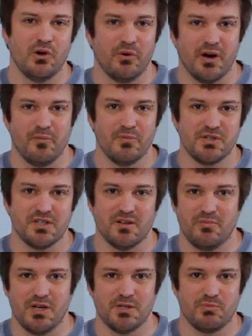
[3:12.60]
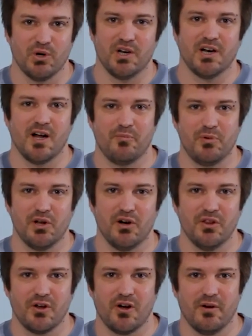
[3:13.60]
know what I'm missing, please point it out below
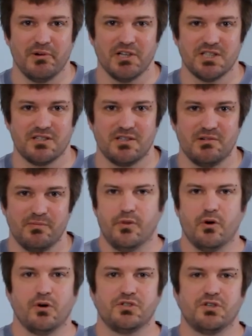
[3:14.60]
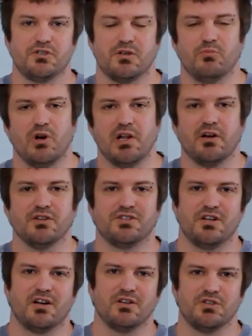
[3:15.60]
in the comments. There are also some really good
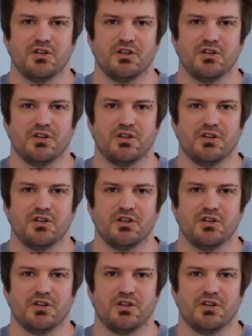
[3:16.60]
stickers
━━━━━━━━━━━━━━━━━━━━
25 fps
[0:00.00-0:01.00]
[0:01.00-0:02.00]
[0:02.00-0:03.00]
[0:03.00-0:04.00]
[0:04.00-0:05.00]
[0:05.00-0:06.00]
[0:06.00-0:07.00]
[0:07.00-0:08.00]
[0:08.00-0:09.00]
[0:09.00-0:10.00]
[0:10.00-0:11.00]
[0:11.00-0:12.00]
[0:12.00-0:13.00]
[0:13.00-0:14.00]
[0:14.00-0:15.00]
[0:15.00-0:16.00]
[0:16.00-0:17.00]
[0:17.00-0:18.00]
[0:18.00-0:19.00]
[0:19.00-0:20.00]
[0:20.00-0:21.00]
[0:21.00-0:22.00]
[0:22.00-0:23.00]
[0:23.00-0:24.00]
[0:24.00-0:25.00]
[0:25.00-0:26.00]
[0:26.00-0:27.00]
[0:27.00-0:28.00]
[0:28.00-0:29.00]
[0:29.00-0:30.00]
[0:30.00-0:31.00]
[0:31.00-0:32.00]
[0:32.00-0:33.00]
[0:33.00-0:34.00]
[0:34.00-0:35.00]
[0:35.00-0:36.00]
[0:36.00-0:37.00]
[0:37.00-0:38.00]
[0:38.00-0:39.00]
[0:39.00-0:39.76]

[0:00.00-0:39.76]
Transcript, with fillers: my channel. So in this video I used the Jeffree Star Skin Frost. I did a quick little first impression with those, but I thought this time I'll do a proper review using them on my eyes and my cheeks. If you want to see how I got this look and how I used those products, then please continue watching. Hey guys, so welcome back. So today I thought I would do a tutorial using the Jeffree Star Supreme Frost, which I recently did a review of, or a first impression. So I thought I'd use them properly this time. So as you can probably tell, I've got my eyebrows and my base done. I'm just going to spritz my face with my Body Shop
━━━━━━━━━━━━━━━━━━━━
**Problem details:** Please copy, exactly as written, every line in the listing above from the line with "[0:14.00-0:15.00]" up to and including the line with "[0:00.00-0:39.76]".

**Worked solution:**
[0:14.00-0:15.00]
[0:15.00-0:16.00]
[0:16.00-0:17.00]
[0:17.00-0:18.00]
[0:18.00-0:19.00]
[0:19.00-0:20.00]
[0:20.00-0:21.00]
[0:21.00-0:22.00]
[0:22.00-0:23.00]
[0:23.00-0:24.00]
[0:24.00-0:25.00]
[0:25.00-0:26.00]
[0:26.00-0:27.00]
[0:27.00-0:28.00]
[0:28.00-0:29.00]
[0:29.00-0:30.00]
[0:30.00-0:31.00]
[0:31.00-0:32.00]
[0:32.00-0:33.00]
[0:33.00-0:34.00]
[0:34.00-0:35.00]
[0:35.00-0:36.00]
[0:36.00-0:37.00]
[0:37.00-0:38.00]
[0:38.00-0:39.00]
[0:39.00-0:39.76]

[0:00.00-0:39.76]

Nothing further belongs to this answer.